Uhuru and Ruto yesterday declared their confidence in Mutunga, and called for an investigation into the threats.
"The police should track the source of that letter and not only stop at prosecuting them but also force them to reveal who sent them," Ruto said while campaigning at the Eldama Ravine grounds.
"Mutunga should run the judiciary like he has been doing and continue to enact reforms. He should know that all Kenyans of goodwill are behind them," he said.
The letter was posted just before the CJ traveled to Dar es Salaam to give a lecture on Kenya's constitutional experience.
He was stopped by a junior Immigration officer at the Jomo Kenyatta International who attempted to block him from traveling because he had not got clearance from the Civil Service chief Francis Kimemia.
Mutunga said the harassment by the immigration officer was "political and deliberate" since the Chief Justice does not need to seek clearance from the head of civil service for his activities.
The CJ added, "It requires quite some courage, ignorance, or political patronage or a combination of all three for an immigration officer on his own motion to summon the confidence to stop a Chief Justice from traveling particularly in the face of non existent circular."

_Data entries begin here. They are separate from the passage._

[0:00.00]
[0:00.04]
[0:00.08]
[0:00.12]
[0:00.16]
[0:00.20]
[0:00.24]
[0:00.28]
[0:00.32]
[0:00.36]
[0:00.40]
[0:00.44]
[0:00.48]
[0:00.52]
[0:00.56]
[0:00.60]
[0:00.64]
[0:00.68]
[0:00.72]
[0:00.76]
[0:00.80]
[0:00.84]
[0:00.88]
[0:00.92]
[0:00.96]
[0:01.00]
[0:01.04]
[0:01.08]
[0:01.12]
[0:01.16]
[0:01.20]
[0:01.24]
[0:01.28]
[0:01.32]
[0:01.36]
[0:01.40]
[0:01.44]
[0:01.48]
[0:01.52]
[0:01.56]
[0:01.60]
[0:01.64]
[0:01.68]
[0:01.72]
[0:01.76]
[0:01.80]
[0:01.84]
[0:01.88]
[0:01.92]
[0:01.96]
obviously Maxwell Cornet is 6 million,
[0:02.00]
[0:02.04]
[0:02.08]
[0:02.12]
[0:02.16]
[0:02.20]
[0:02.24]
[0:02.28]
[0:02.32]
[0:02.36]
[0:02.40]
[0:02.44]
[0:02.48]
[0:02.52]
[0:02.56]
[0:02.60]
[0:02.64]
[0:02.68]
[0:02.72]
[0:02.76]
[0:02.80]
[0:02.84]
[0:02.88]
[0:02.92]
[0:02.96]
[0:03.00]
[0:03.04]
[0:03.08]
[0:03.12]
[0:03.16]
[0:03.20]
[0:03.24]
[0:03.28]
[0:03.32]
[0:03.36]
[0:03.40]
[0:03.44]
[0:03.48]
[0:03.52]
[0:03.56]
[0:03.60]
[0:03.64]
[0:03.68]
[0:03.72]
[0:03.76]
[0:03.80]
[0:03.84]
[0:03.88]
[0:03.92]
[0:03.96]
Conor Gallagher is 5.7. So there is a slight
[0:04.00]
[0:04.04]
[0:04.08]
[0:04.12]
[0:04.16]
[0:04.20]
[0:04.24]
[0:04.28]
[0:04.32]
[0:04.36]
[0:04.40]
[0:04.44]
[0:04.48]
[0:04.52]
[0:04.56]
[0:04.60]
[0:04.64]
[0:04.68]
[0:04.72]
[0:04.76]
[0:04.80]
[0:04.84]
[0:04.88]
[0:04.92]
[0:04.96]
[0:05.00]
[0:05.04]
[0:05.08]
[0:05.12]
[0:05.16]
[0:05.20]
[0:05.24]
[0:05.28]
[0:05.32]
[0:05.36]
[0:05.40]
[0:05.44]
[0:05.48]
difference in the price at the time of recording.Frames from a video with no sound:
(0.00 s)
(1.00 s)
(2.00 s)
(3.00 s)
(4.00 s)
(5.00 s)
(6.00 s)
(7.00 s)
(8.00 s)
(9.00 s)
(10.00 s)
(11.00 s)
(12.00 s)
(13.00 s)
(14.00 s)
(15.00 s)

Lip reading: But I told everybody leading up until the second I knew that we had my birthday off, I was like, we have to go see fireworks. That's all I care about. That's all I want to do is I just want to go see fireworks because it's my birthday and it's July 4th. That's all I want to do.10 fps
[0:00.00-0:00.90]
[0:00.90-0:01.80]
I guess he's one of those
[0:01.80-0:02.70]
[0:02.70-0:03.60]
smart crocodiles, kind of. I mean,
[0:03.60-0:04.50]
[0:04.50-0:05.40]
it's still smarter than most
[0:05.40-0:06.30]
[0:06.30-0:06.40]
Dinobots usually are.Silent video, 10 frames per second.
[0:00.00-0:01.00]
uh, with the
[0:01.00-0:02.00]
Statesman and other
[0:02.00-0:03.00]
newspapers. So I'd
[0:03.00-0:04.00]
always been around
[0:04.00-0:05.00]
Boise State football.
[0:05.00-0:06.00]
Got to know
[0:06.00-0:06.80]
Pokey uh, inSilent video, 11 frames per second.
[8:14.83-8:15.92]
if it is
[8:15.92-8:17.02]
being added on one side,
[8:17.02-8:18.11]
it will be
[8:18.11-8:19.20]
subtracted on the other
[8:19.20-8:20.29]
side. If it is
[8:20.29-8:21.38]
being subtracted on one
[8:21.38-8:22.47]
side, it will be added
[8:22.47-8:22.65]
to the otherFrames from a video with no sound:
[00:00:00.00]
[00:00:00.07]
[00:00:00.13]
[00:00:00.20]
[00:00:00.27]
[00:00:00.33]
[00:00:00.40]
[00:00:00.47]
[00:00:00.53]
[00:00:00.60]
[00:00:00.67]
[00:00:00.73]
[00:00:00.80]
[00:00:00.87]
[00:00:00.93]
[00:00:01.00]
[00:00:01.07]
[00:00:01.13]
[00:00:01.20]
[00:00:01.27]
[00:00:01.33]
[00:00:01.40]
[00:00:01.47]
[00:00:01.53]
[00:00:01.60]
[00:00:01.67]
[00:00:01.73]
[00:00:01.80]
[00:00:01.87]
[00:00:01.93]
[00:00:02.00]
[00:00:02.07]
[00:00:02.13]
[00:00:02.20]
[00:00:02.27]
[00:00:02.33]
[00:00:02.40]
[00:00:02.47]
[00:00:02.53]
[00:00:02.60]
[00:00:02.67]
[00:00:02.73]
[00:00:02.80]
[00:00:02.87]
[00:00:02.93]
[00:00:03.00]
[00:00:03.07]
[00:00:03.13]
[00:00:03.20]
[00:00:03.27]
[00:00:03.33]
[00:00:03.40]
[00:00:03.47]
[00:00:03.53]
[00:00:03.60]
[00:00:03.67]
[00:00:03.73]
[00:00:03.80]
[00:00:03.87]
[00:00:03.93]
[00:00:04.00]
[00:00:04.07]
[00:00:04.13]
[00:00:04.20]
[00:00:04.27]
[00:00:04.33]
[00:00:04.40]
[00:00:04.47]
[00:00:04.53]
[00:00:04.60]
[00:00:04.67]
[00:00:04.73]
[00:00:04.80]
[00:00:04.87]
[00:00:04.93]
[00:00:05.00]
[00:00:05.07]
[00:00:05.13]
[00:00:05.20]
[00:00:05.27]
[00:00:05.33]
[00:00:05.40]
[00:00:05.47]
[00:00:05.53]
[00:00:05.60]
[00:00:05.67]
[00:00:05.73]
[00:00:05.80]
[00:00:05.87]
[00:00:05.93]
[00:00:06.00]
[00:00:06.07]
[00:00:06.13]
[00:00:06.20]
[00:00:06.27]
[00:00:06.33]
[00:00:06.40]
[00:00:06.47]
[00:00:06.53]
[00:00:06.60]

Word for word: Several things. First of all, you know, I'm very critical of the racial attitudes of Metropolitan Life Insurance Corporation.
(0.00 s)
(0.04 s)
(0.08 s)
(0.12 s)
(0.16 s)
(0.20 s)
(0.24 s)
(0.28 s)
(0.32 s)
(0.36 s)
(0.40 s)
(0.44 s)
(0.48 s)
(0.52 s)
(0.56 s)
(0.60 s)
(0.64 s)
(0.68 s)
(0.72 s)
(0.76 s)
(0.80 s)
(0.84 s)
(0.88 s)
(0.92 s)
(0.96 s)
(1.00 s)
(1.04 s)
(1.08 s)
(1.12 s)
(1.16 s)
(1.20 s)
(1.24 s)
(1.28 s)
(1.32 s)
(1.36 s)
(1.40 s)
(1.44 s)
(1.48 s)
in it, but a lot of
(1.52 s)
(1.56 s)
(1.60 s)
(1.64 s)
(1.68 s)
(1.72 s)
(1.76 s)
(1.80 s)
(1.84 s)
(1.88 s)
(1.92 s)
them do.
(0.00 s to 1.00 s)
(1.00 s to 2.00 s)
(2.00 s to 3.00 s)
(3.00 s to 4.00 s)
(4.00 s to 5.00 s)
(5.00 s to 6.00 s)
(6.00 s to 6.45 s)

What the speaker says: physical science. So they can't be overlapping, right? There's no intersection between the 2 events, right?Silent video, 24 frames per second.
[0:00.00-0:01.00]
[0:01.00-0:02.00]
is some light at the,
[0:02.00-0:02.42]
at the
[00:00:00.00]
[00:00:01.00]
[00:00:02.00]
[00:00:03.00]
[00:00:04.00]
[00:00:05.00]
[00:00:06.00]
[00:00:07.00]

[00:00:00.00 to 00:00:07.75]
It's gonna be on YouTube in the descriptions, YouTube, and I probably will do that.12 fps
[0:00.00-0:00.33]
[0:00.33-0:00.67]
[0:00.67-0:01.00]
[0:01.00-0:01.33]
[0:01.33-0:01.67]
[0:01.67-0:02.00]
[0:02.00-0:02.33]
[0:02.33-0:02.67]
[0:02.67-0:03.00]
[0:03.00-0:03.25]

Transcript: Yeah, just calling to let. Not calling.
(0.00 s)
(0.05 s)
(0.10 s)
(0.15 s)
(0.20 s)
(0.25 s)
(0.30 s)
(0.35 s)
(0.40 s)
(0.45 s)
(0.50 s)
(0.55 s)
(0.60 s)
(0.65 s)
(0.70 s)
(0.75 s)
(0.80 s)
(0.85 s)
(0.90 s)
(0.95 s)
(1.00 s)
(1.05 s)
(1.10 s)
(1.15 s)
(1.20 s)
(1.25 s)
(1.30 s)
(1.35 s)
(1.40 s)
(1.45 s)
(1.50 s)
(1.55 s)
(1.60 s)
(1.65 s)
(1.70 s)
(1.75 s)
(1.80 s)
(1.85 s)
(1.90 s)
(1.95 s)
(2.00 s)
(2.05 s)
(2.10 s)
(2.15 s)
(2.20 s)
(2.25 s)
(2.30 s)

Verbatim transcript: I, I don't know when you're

The CJ said he received a call in Dar-es-salaam from the director general of the National Intelligence Service, General Michael Gichangi, apologizing for "the small hiccup." Mutunga said he was also worried about recent separate attacks on five judges.
He said he had forwarded the threatening letter to Inspector General of Police David Kimaiyo and Director of Public Prosecution Keriako Tobiko for investigations.
"The political class must choose whether, either through direct pronouncements or suggestive behavior they want peaceful, democratic, fair elections free from rigging and intimidation or whether they want to put the country on a path of violence," said Mutunga.
"Whatever choice the political class and leadership makes they must remain aware that ultimately, the people of Kenya and rule of law will triumph. The judiciary is playing its part in protecting and upholding the constitution; let Kenyans also do their part."
"On any matter that will come before me or the Supreme Court, I and the court shall operate strictly within confines of the constitution. Intimidation and threats are uninvited guests and will not be hosted in the execution of our mandate," said Mutunga.
Last evening, Tobiko instructed Kimaiyo to immediately investigate into the death threats against the CJ. The DPP said the threats in the letter "amount to incitement to violence and a serious interference with and subversion of the administration of justice."
"Upon completion of the investigation, the report and findings thereon should be submitted to me for appropriate directions," said Tobiko in a statement.
In Makueni Vice President Kalonzo Musyoka also called for thorough investigations and said the the truth must be established. He said the CJ has done lot for judicial reforms and should be allowed to discharge his work without interference.
Yesterday the former vice chairman of the Parliamentary Service Commission, Adan Keynan, said the threats against Mutunga were "serious, an affront and blatant attack to the country's democracy.'
"Anything that attempts to intimidate, coerce, harass and prejudice the independence of judiciary is an affront to constitutionalism and must be resisted by all well meaning Kenyans," he said.
"The president must establish a commission of inquiry to investigate these serious claims by the CJ so that the real issues are made public to Kenyans. Those found culpable must be dealt with according to the law," Keynan said.
"Mutunga and all the judges should not be intimidated. They should continue with the good job and Kenyans are fully behind them," he said. The lobby group Rights Promotion and Protection Centre called for an investigation into the threats.